RECORDS FOR THE TASK Block Start

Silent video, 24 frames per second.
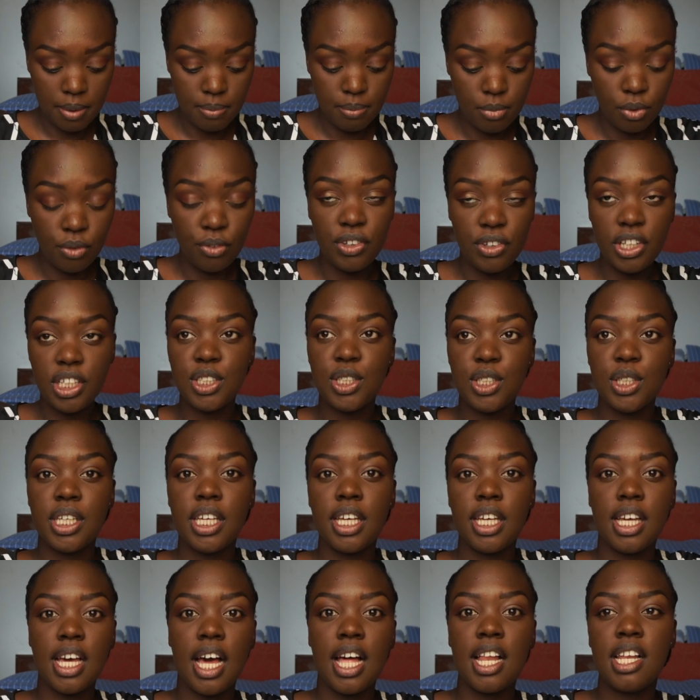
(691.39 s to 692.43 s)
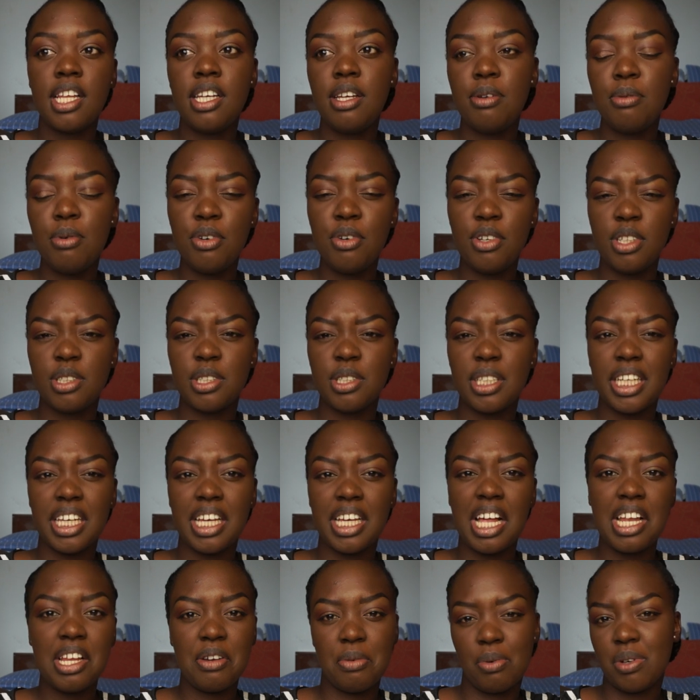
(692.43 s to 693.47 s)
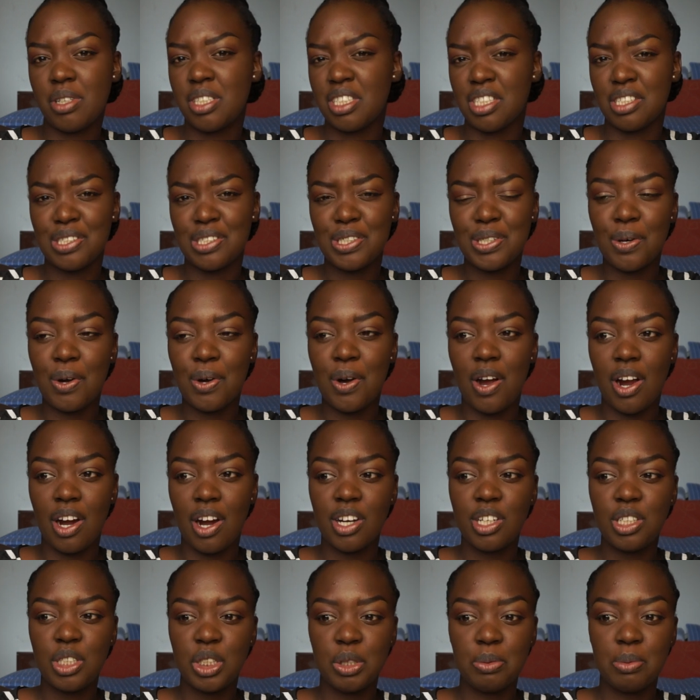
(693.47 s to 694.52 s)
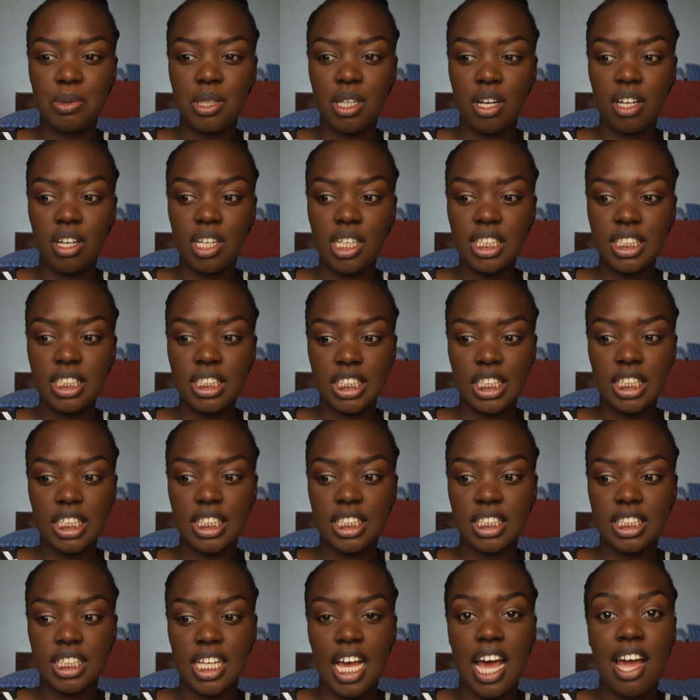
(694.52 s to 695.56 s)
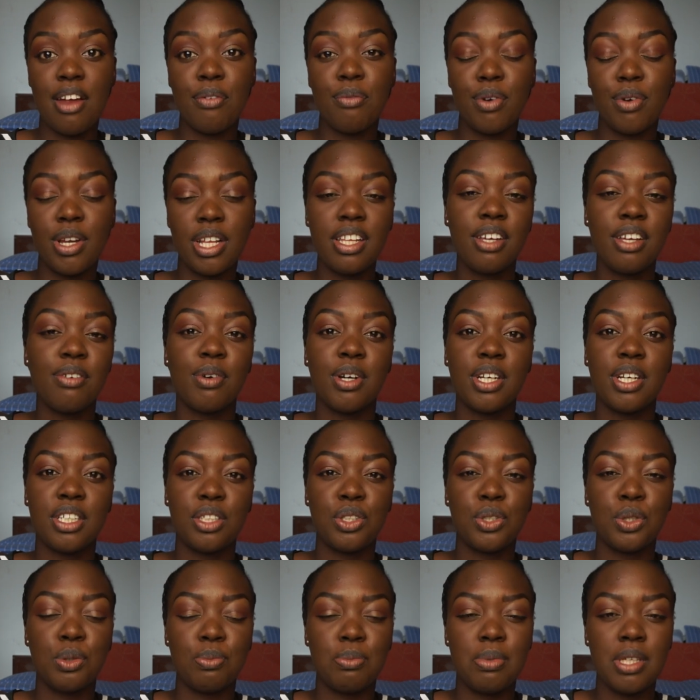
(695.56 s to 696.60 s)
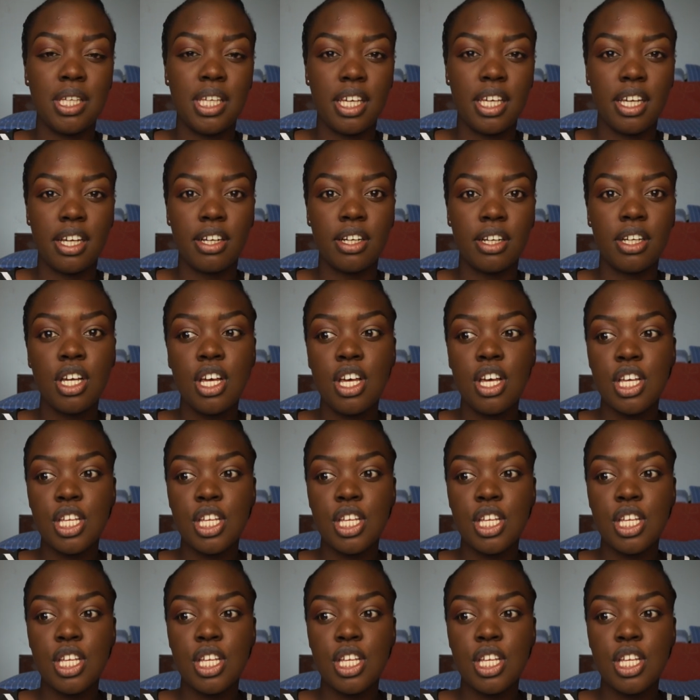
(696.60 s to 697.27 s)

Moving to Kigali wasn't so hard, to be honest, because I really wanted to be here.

RECORDS FOR THE TASK Block End
RECORDS FOR THE TASK Block Start

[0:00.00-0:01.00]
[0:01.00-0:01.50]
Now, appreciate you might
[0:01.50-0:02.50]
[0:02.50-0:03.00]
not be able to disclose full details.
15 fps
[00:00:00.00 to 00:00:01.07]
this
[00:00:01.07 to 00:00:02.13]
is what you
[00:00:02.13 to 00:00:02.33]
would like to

RECORDS FOR THE TASK Block End

| TASK REQUIREMENTS |
Using the data above, retype exactly the lines from the line with "Silent video, 24 frames per second." to the line with "(695.56 s to 696.60 s)", inclusive. No pictures and nothing else.

| TASK RESPONSE |
Silent video, 24 frames per second.
(691.39 s to 692.43 s)
(692.43 s to 693.47 s)
(693.47 s to 694.52 s)
(694.52 s to 695.56 s)
(695.56 s to 696.60 s)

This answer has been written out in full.